[INSTRUCTIONS FOR THE TASK]: Take the line containing "[0:00.00-0:01.00]" and every line after it to the end of the records, and copy them exactly, leaving out pictures.

[Dataset entries]:
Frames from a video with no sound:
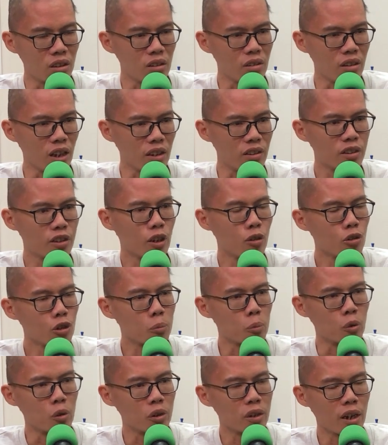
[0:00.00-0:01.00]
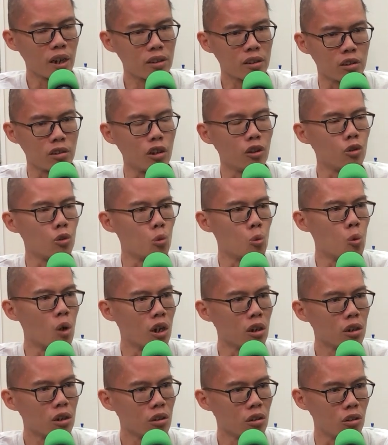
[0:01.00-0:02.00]
that sales process need to
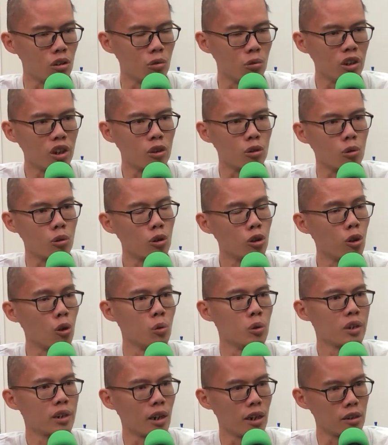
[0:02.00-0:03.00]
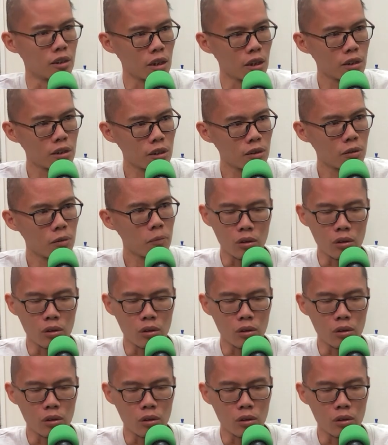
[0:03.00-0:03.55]
work. You need to close cases.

[PROBLEM SOLUTION]:
[0:00.00-0:01.00]
[0:01.00-0:02.00]
that sales process need to
[0:02.00-0:03.00]
[0:03.00-0:03.55]
work. You need to close cases.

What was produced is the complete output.